# Scott Speedster S20



## Wookiebiker

*This is a cross post with the Bike section:*


Well I thought I'd add another bike to my collection and wanted something more for semi-wet days, climbing and possibly some mass start races compared to my Curtlo which is more of an all around bike.

So.....I went out looking yesterday and picked up a new Scott S20. After making a few changes (wider bars, lower rise stem and 0 degree seatpost) it seems to be fitting fairly well....though I like the longer top tube of my Curtlo (nothing like a custom fit).

However for it's purpose....the Scott will fill in nicely. It's just a bit under 20 pounds and came with a full 105 kit including wheels

Here are a few pictures:


----------



## TILDOG

*Speedster*

G'day mate - tell me why go for a Speedster over a CR1 team?


----------



## Wookiebiker

TILDOG said:


> G'day mate - tell me why go for a Speedster over a CR1 team?

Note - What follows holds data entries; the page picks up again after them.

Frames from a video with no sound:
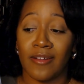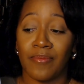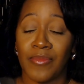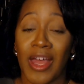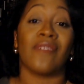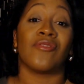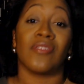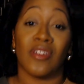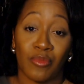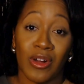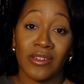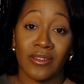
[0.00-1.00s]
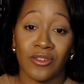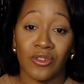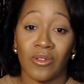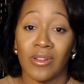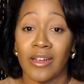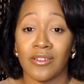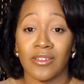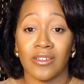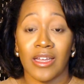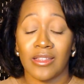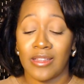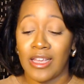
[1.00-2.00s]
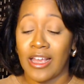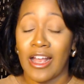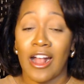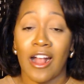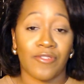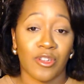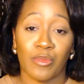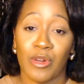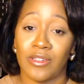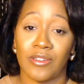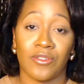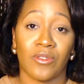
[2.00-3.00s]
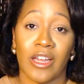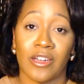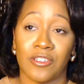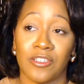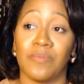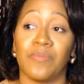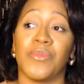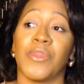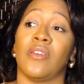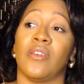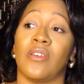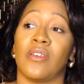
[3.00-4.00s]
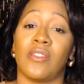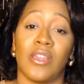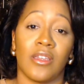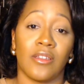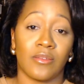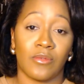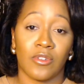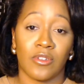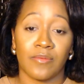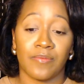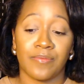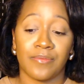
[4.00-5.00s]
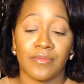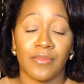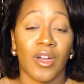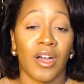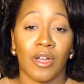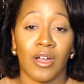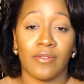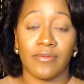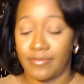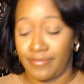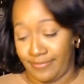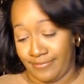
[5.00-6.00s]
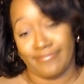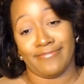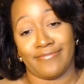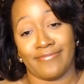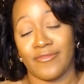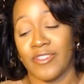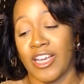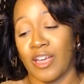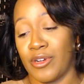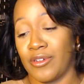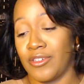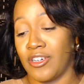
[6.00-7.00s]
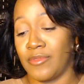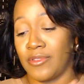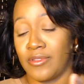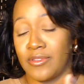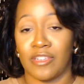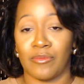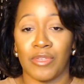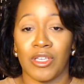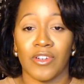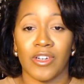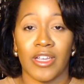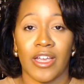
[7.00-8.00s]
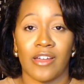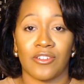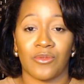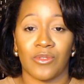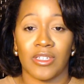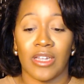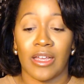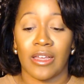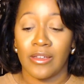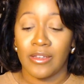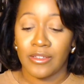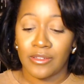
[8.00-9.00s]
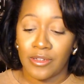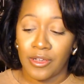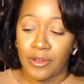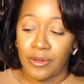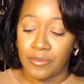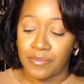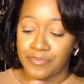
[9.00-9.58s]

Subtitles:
after the presidential election. I think after the presidential election, things will pop off. Lack of better terms, being very casual today. So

Price mostly....The Speedster S20 only ran me $1300.00 US compared to over $2000 for a CR1. The main difference is the frame...Aluminum to Carbon. However the Speedster frame is fairly light with a claimed weight of 2.62 pounds for a 54cm or 56cm frame and it's pretty stiff out of the saddle and comfortable for short to mid range rides....(Anything below 70 miles or so).

The CR1 frame is probably a bit quicker overall and probably has a bit more bump absorption due to the carbon frame....but I can't tell you whether it's worth the extra money or not.

For what I'm using the S20 for....It fits the needs perfectly. For longer rides I have a custom steel Curtlo that is perfect for longer rides, centuries and training in drier weather.


----------



## TILDOG

*Speedster v CR1*

Thanks for the frank comparison. I am in my mid-late 40's and about to get my first racer. I am currently commuting on a Trek 7.3 Hybrid and I'm seeking a sports bike. I think I'll go for the 08 CR1 Team edition. My wife would only spend my annual bonus on the kids otherwise! Good riding on your new S20 - she looks like a beauty.


----------



## Fellini

:thumbsup: Congratulations for your new bike. I am going to bring home my S20 tomorrow, and as you know in Portugal there is a lot of sun even in winter, wich is very good for bikers. By the way, CR1 is very good but it doesnt worth the difference of price.
Good riding on your new bike.


----------



## Wookiebiker

Fellini said:


> :thumbsup: Congratulations for your new bike. I am going to bring home my S20 tomorrow, and as you know in Portugal there is a lot of sun even in winter, wich is very good for bikers. By the way, CR1 is very good but it doesnt worth the difference of price.
> Good riding on your new bike.


Thanks :thumbsup: 

Overall, I'm happy with the S20. It has pretty snappy acceleration and climbs well. A full Shimano 105 component group is very nice and everything works together perfectly. I did switch the stem, bar, seatpost and seat to items that better fit me...but then most people do.

I will say the S20 is a little twitchy for my tastes, but I'll get used to it and for it's intended purpose is probably just right.

I had it out for 58 miles on Saturday and overall...nice ride, though I did switch to a -17 degree rise stem for a little more saddle to bar drop (pictured is a -10 degree stem). The ride is good and for full aluminum soaks up bumps respectably well.

For races, rainy day rides or fast group rides...this is the bike I'll use. For daily training, centuries or slower non rainy group rides...I'll take my Curtlo. They are very opposite bikes and it's nice to have a choice.


----------